A Continuing UN Presence in East Timor?
East Timor or Timor-Leste as it is called these days, has rarely made the news in the past year. It deserves more attention right now, for the future role of the UN Mission is under scrutiny, and that also means this country's involvement. While we have played an important part since the Interfet intervention in 1999, aspects of Australia's current policy are less attuned to the national interests of the new nation.
On 20 May the mandate of UNMISET, the successor mission to UNTAET, will come to an end, and that could mean the withdrawal of hundreds of advisers, CIVPOL officers, health assistance and, not least, the peacekeeping force, the PKF, of which the Australian contingent is the largest part. Last week the UN Secretary General, Kofi Annan, presented a report to the Security Council on the situation in the new republic, and on what role the UN should play in the future. For the next three or four weeks the Security Council will be deliberating on whether to continue a UN role after UNMISET's mandate expires, and if so what form it should take. It comes at a time when the UN resources are under pressure, but nevertheless the UNIMISET mission is likely to be extended, though with its size and activities significantly reduced.

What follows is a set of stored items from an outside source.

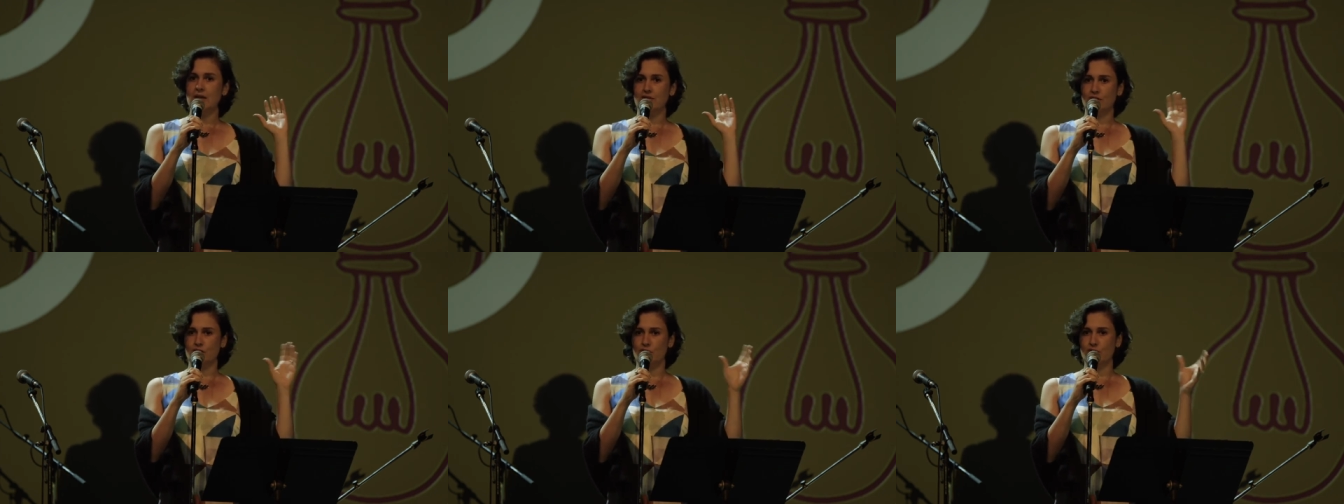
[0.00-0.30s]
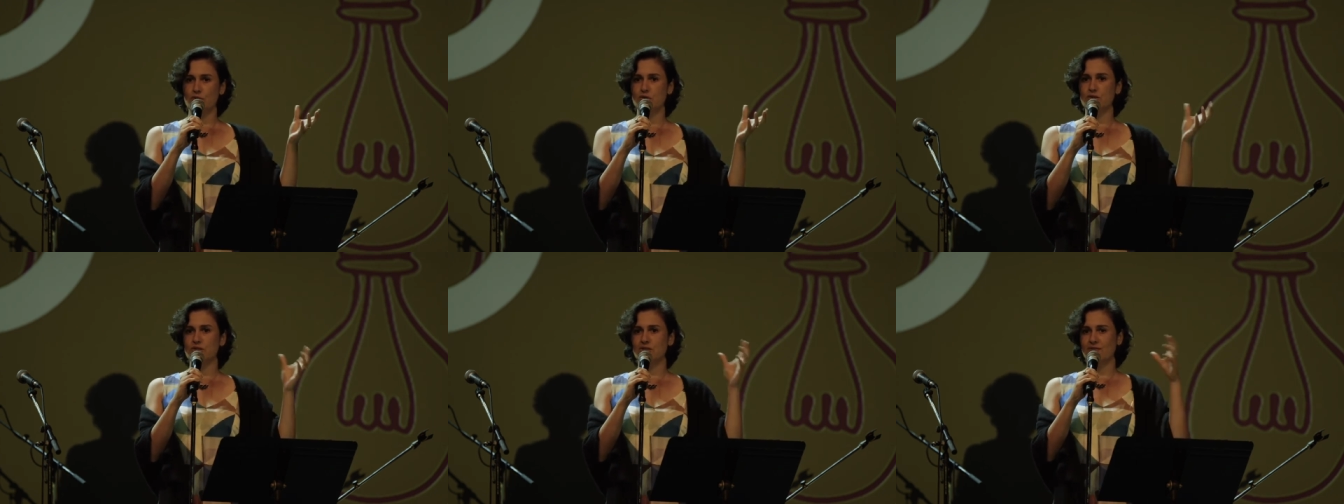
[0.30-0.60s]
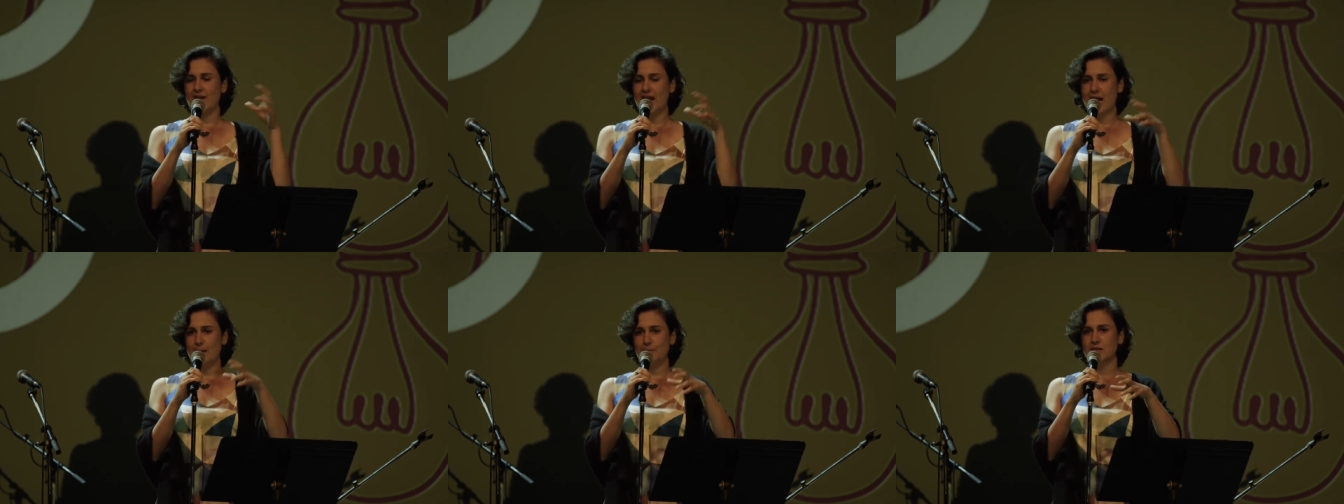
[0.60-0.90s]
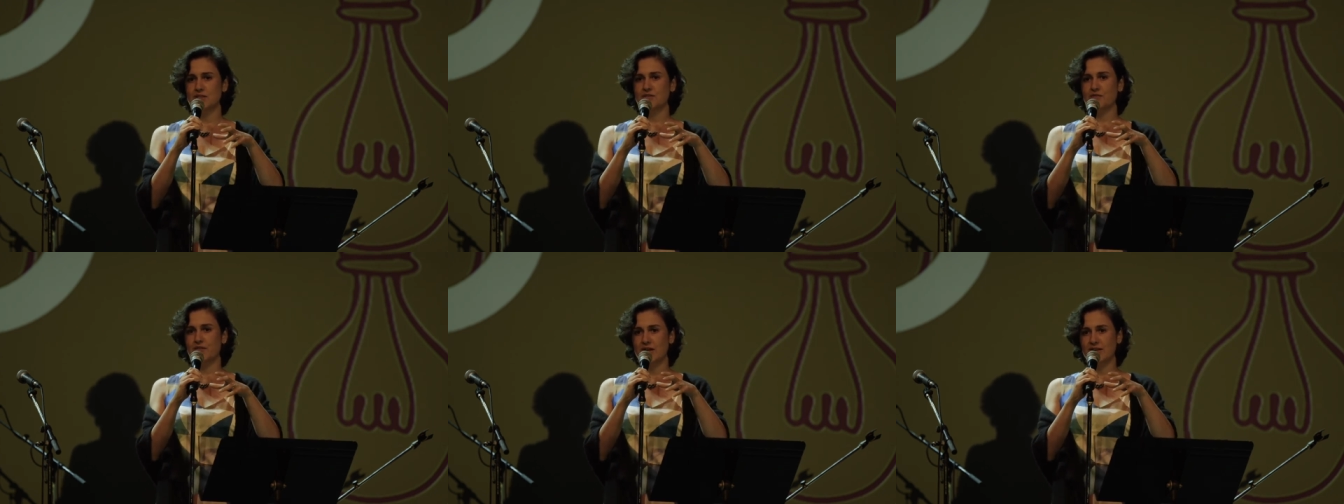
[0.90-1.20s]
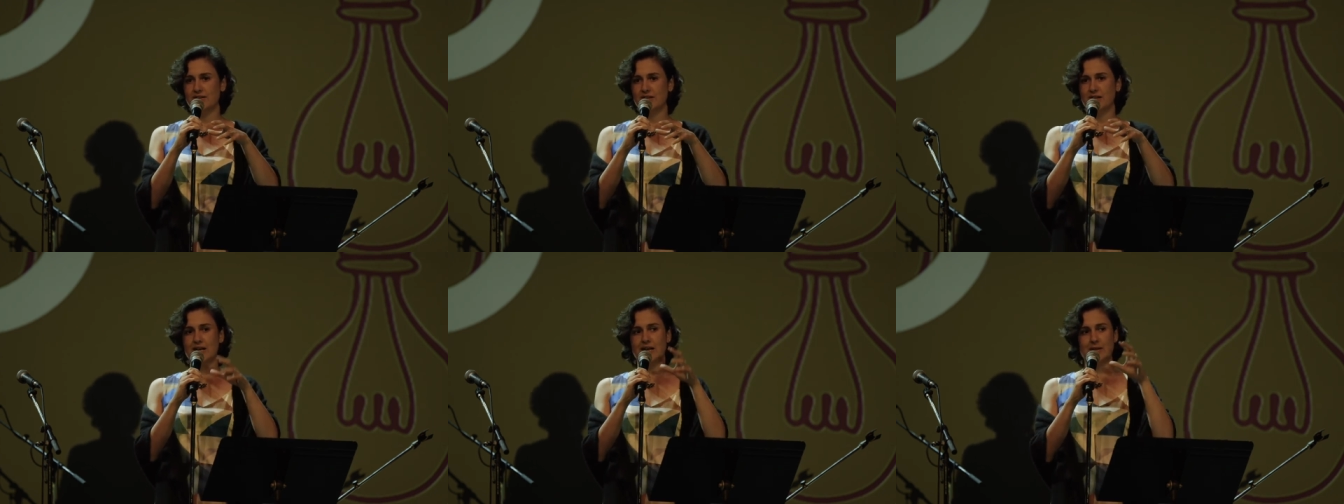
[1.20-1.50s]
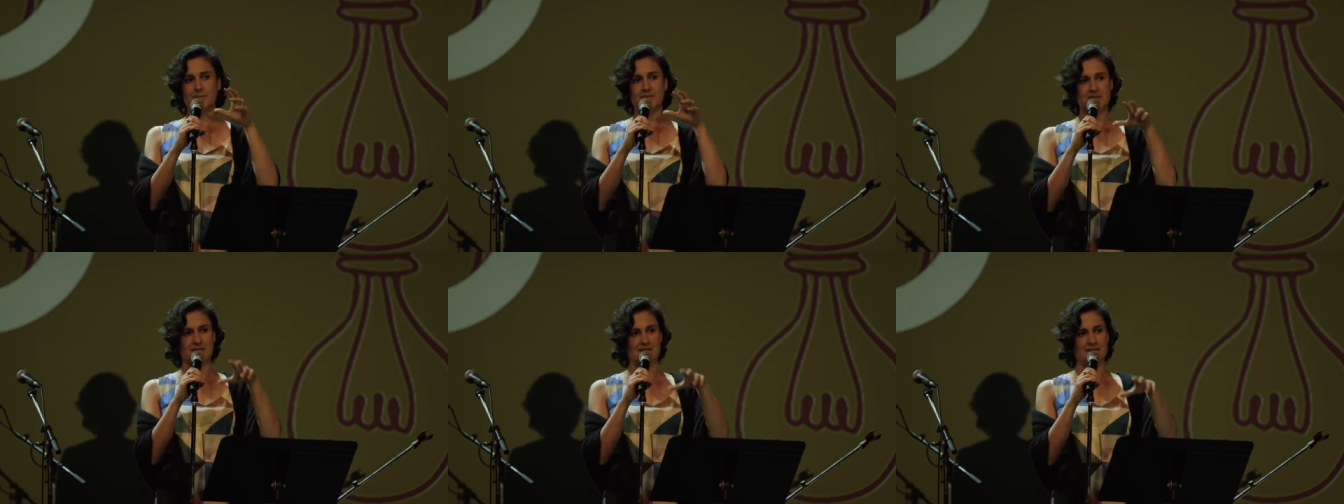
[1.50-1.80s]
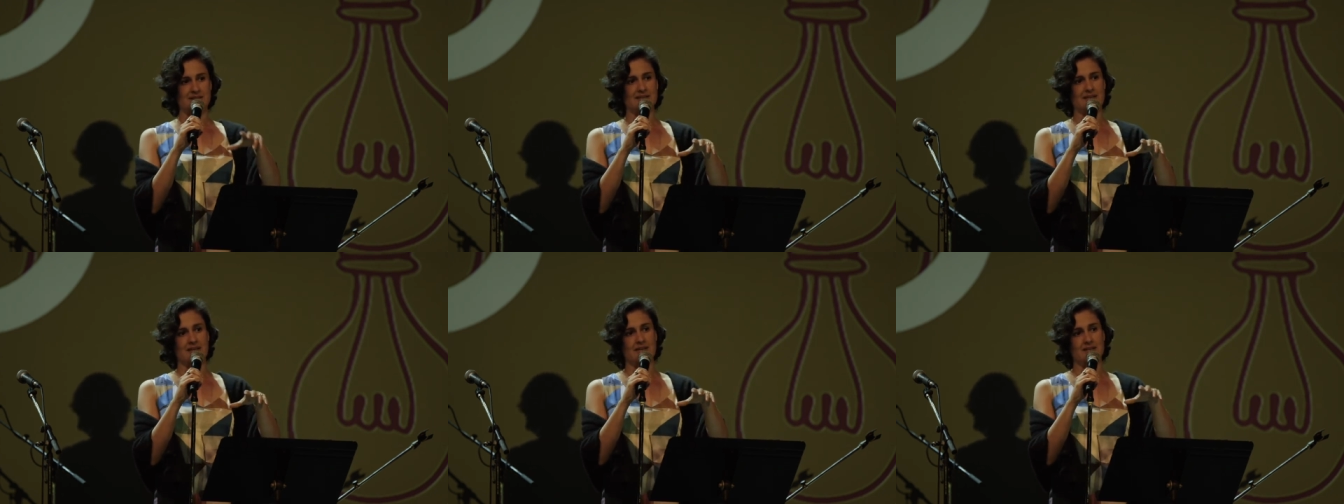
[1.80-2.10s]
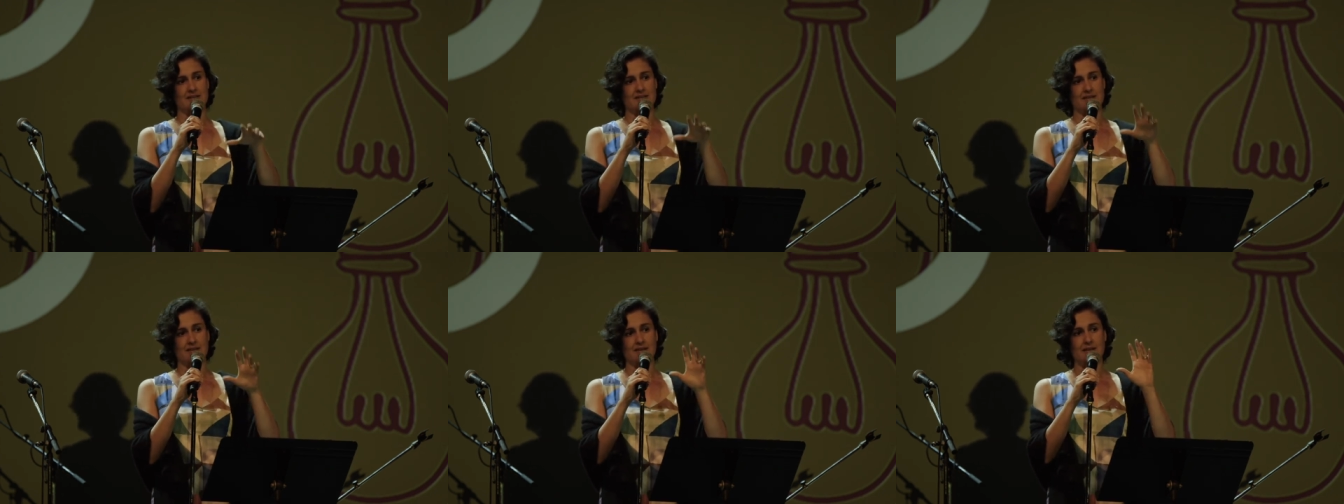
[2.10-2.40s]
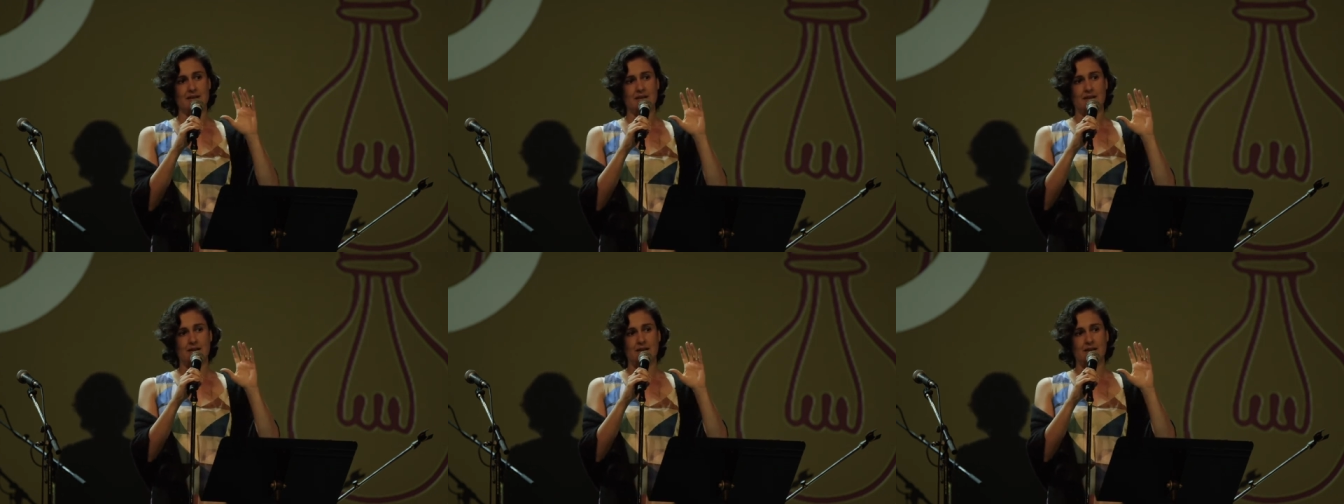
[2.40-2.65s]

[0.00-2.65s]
the ghost of Hamlet's father comes and says that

Kofi Annan continues to maintain a special interest in a territory in whose liberation he played a leading role. Although East Timor may only be a relatively small country, UNTAET was the biggest UN operation of its kind, and the most successful. To have brought a nation in total devastation, totally without any state infrastructure, to independence in less than two and a half years was a truly remarkable achievement. For this we have much to thank the late Sergio Vieira de Mello, who lost his life in a Baghdad bombing last year. The follow-up work of UNMISET, which is now ably led by Karmalesh Sharma, a distinguished former Indian diplomat, has helped ensure further good progress, but it will be some years before the objectives the East Timorese leaders set themselves will be achieved.

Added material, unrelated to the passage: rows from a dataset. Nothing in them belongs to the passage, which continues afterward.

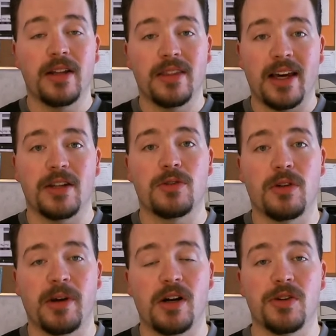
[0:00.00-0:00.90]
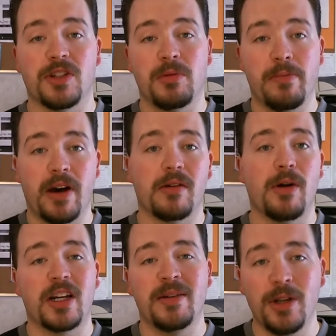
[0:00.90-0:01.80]
That is one of my goals, to be better
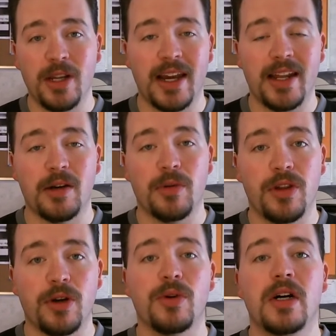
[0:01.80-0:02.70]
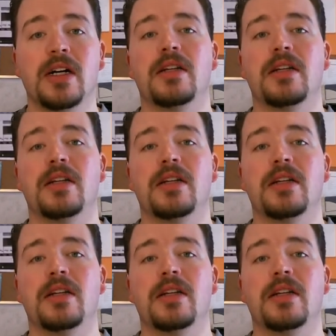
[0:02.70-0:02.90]
about communicating with you,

After two visits just before Christmas, I also concluded that East Timor's success has been impressive, taking into account its tragic past, and its continuing low level of economic development. The latest report UN reports presents a positive but frank account of where Timor-Leste is at this time, and makes the case for a continuing UN role. It is a report Australians should read with circumspection, for it touches on a less than positive role being played by our Government. In particular there is the question of the renegotiation of the Timor Gap maritime boundary, which in its present form was demarcated in an illegal agreement between Australia and Indonesia back in the eighties. In the UN report the essential importance of Timor Leste's access to its fair share of the rich resources of the Timor Gap area is stressed . It is not a matter of the nation becoming wealthy - the resources will have been exhausted in about twenty years. It is a matter of giving Timor a boost necessary if it is to attain a measure of economic independence. Australia is taking an unbending, even arrogant, position over these negotiations, with the apparent intention of blocking Timorese access to a fairer share of the resources involved. One minister confided to me his fears that the resources will have been exhausted by the time the negotiations are settled!

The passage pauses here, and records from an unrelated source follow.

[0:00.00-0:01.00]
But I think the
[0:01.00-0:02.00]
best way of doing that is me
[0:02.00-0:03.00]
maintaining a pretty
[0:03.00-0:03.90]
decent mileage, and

In the general the UN reports that security in East Timor is in good shape, though a number of incidents involving minor clashes between the police, the PNTL and the new East Timorese defence force, the FFDTL are matters of some concern, highlighting problems in the defining of areas of authority and cooperation. In the area of security Kofi Annan proposes that about 130 UN police and a small PKF force, amounting to 350 personnel be included in the new mission. This continued presence has been strongly requested by Timor Leste leaders. For reasons that don't really make sense, Australia has decided to oppose this level of PKF involvement. The argument that the threat involving the military and militia remnants no longer exists is unconvincing. While the TNI commanders who ordered the killings and destruction in 1999 continue to occupy senior command posts, and while the Indonesian generals retain considerable political power and influence, a degree of threat must remain. Sure, the border situation is quiet, but the UN report describes it as being 'porous'. Security breaches have, if on a small scale, have occurred, and militia elements still exist. As for future trends our conclusions should await outcome of the forthcoming Indonesian presidential elections. What if Wiranto were to win, a prospect that cannot be ruled out? If the TNI were to choose such a course, it would not take much to create a very serious situation in Timor-Leste. The present scenario highlights the need for a tribunal that would fully expose the past role of the TNI commanders, and in so doing hopefully provide a healthier basis for relations between Indonesia and the new nation.
A related subject of ongoing concern, noted in the UN report, is Timor's justice system, which is described as remaining "particularly weak"..... with negative implications for the functioning of the police and prison services". Shortage of judges and defence lawyers has seriously affected the functioning of courts outside Dili. It is a worry, but not an unexpected situation, for justice systems are not developed overnight. The system needs to be seen as fair and effective before it can win the public respect essential to its proper functioning.